We arrived safely enough however in Strasbourg, and after settling in at the hotel went out and about for an evening stroll around the city, doing our best not to slip on the prodigious amount of ice. We watched a drunk man stumble around, lurching nearer and nearer to a canal with his hood up, blind to the world. “Oh God, I hope he doesn’t fall in.” Would we be called into action to rescue him, to be heroes? The water looked dreadfully cold. Luckily for us though he bumped into the railing, no doubt put there for the purpose of preventing drunks from falling in, and he slid off along the streetcar tracks in the direction of an oncoming car.

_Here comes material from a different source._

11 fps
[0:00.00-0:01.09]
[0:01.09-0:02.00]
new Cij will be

As this had quite tried our nerves, we turned in to dine at a hübsch little crêperie on the canal. Our waiter surprised me, obligingly offering to see if he could in fact make the crêpe I wanted, though he thought they were long out of the ingredients. I’d had bad experiences with French-speaking waiters before (Brussels, I’m looking at you). I suppose this guy though appreciated our use of French. I say “our”, but really it was Beth translating, bless her.

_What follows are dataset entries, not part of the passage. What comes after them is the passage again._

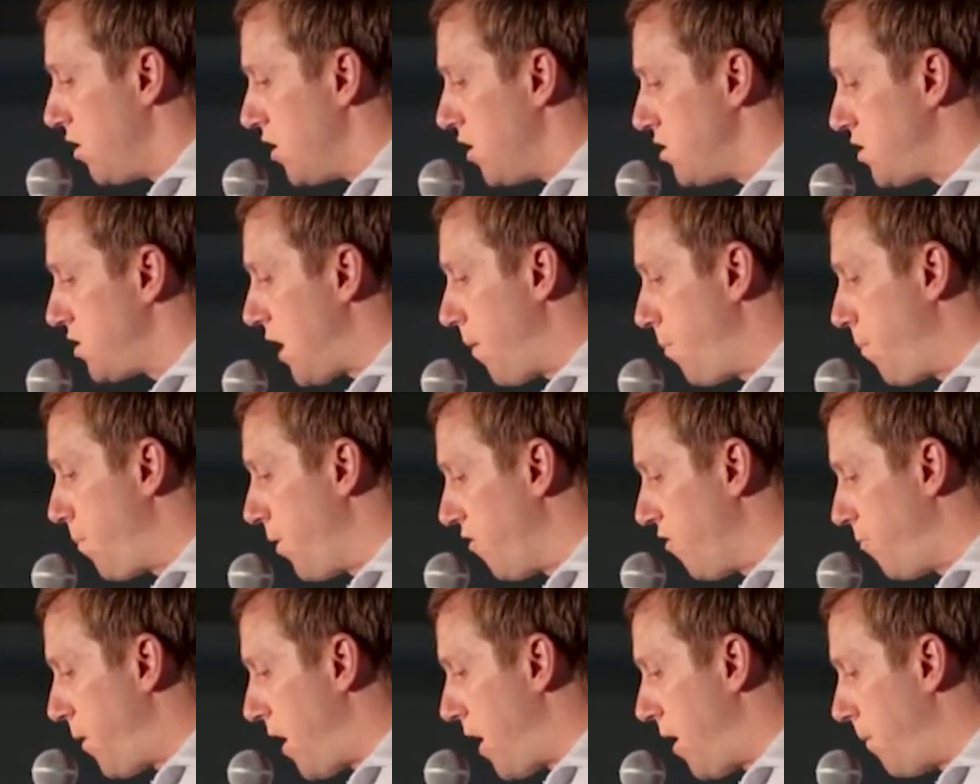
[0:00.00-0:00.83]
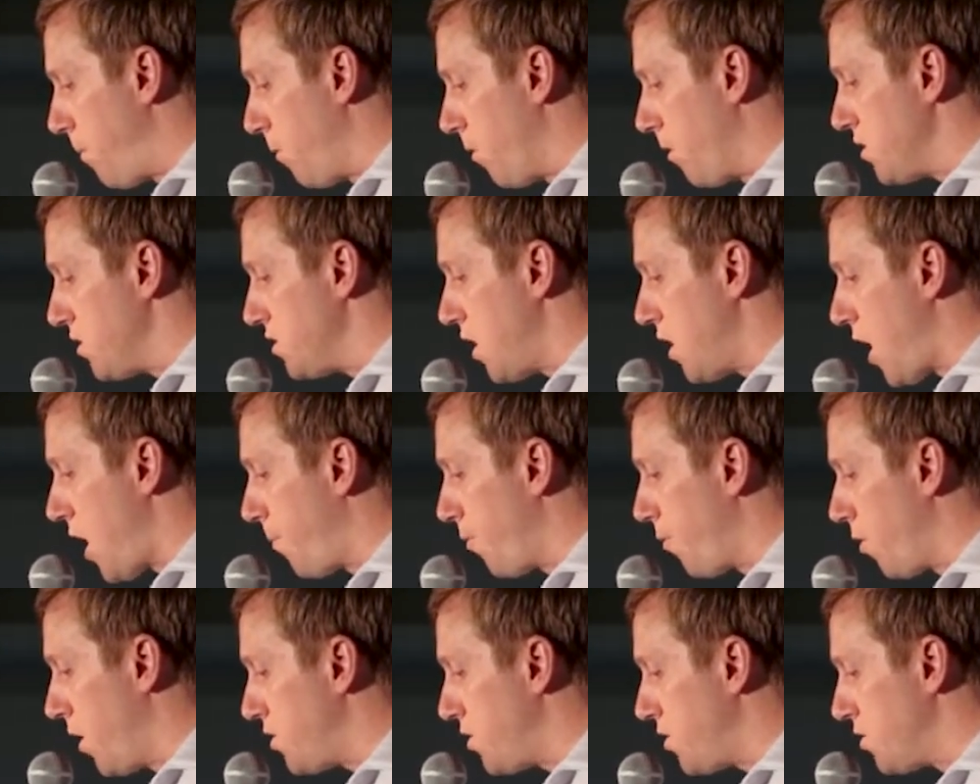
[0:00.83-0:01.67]
The stamping of paper is an
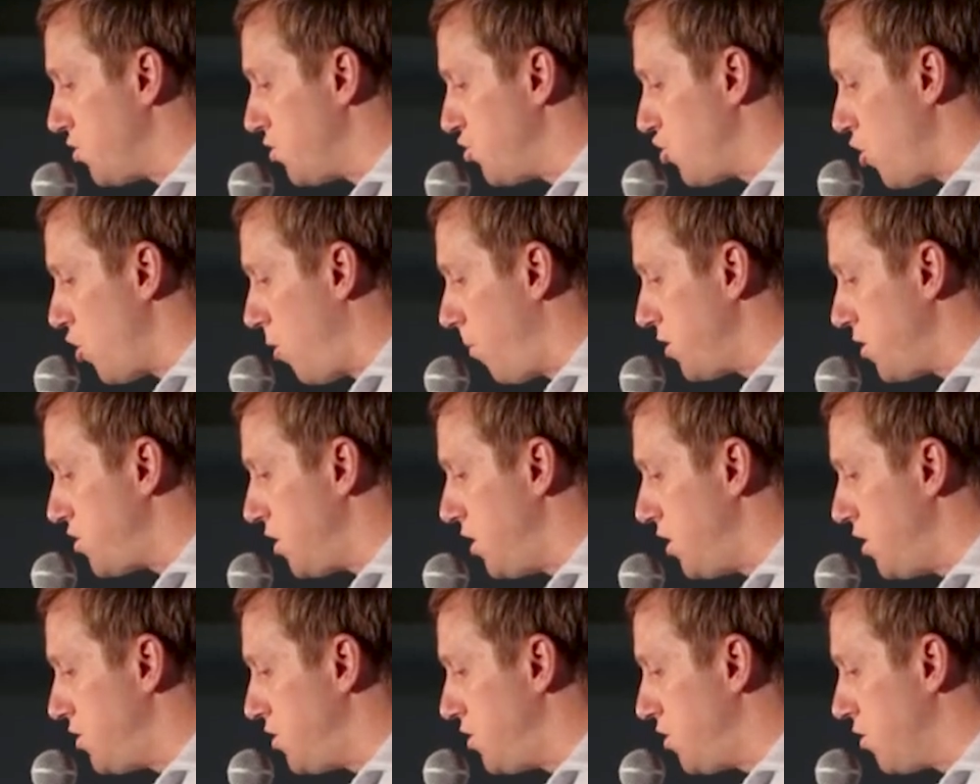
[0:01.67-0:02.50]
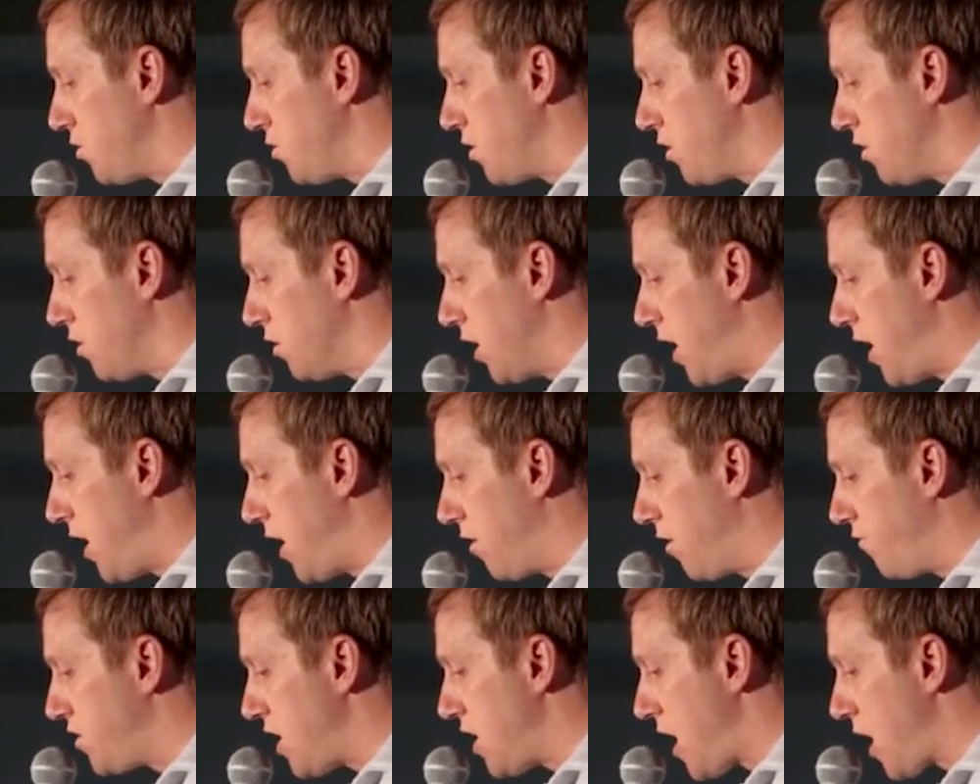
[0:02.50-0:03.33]
operation so much easier than the
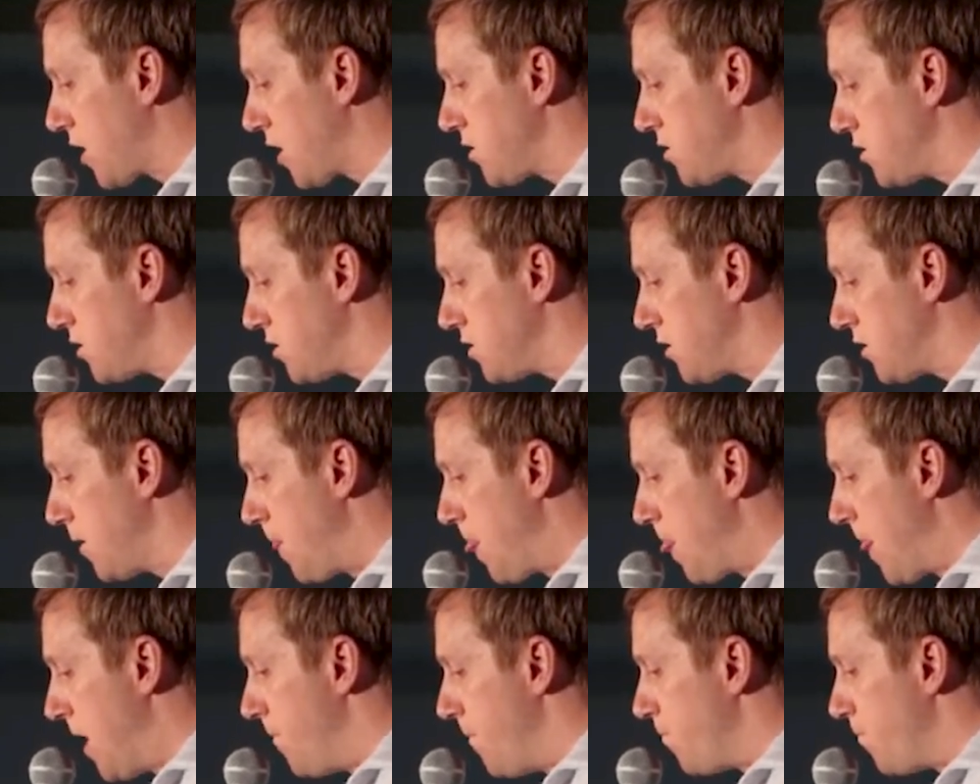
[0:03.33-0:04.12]
laying of taxes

Ah, the French language. I spent a long seven years attempting to learn French at school. By comparison, I came to Germany with only three and a half years of university German. I gave up French after Grade 11, having found I wasn’t exactly the best at it. Given my pride as a Canadian (a shock to many of you, I bet) and my relatively positive experience learning German, you can understand my frustration at being unable to navigate my way around Luxemburg or Belgium in French. Indeed, after hearing I’m Canadian most Germans ask me if I’ve seen How I Met Your Mother, then ask if I can speak French. Oh, how those two questions hurt my Canadian pride.
Still, after a weekend bumbling around in Strasbourg I feel I was back at a nodding acquaintance with the language, about where I was in Grade 10. While not being much, I still feel re-assured that, perhaps in the future there’s hope for me in learning the language yet. I mean, I don’t expect I’ll ever quite master numbers in French: I’m rubbish enough at math in English, so don’t expect amazing feats of mental arithmetic from me whenever I want to ask about the price of something, or an address, or a train number. I can manage well enough with “ninety seven” or “siebenundneunzig“, but “quatrevingtdixsept” (four times twenty plus seventeen)? You must be joking.

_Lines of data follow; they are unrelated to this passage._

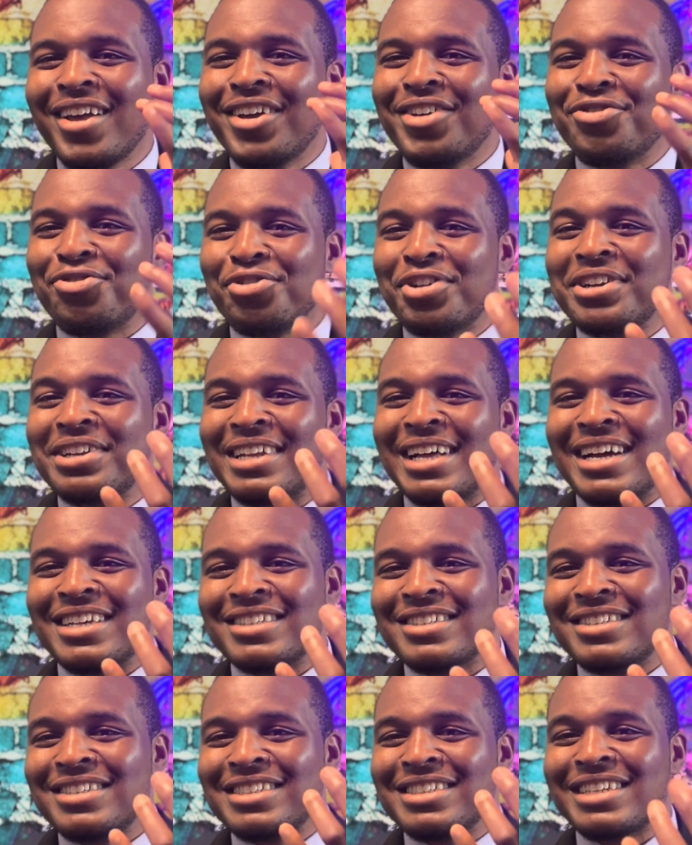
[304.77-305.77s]
realizing
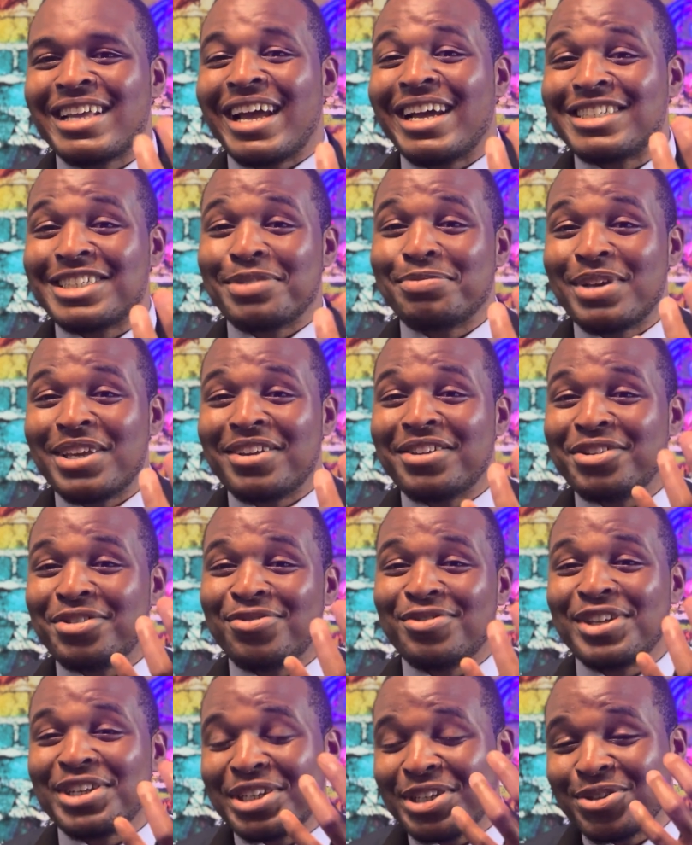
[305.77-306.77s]
this as I'm making the
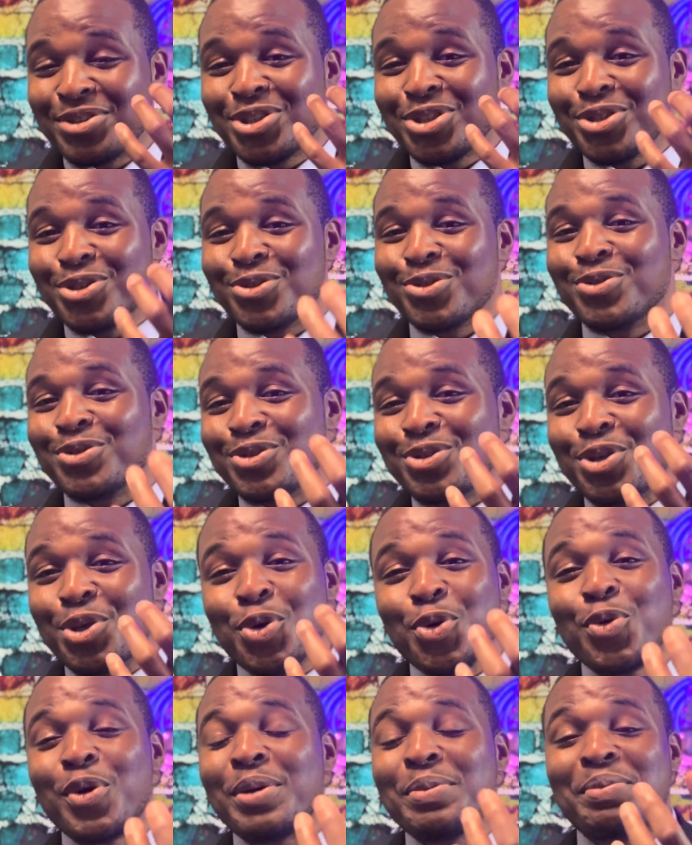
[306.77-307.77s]
video. So
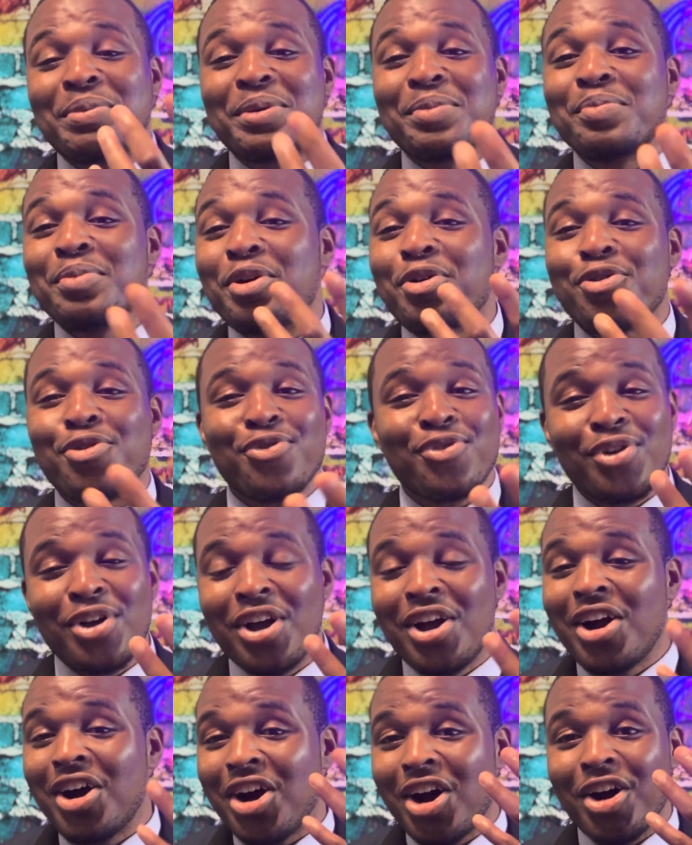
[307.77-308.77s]
you and me both
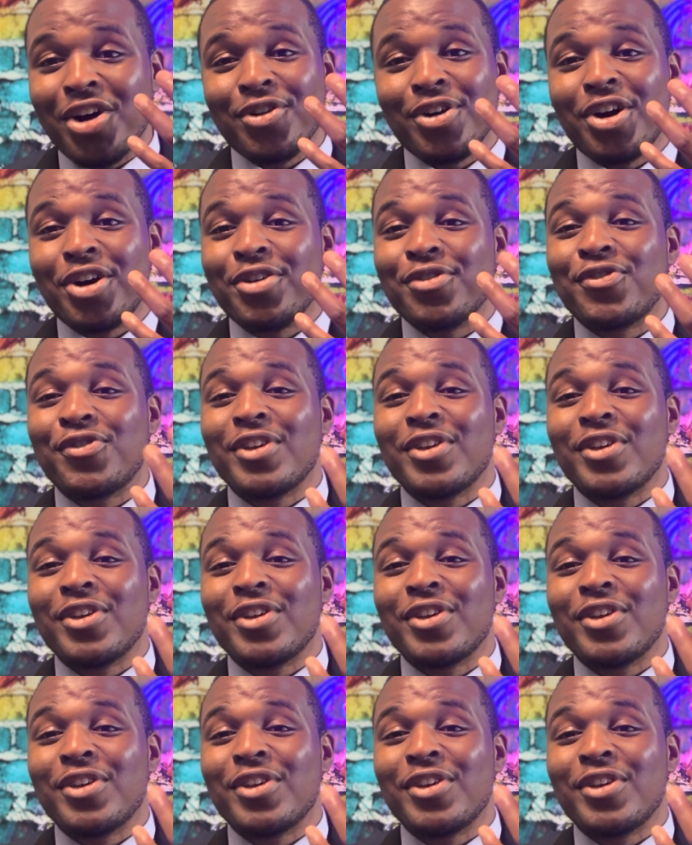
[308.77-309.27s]
are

I also don’t get French’s pronunciation. Any attempt I make seems doomed to failure. Besides English, you don’t often come across a language more wasteful when it comes to stuffing words with letters that you have absolutely no intention of pronouncing. Mark Twain did much to slander the German language and spread fears about its word length, but at least there you have a blueprint of how the word will sound, knowing exactly how each letter will be spoken out – and you can be sure each letter will have its say, a vocabulary democracy. Unlike Richard Hammond, Top Gear host, I don’t baulk at Doppelkupplungsgetriebe, or Twain’s Unabhängigkeitserklärung – they couldn’t be clearer. In French meanwhile I struggle, asking not for “un petit peu du lait” as I intended, but rather for “un petit peut poulet.”
All in all however Strasbourg impressed me. I don’t know if I would go back, but it does have a certain flair, coming from its German influences as well as its cute though lopsided cathedral. What’s more, and perhaps best said in Strasbourg’s favour? I find myself reconsidering my relationship with France, and the French language.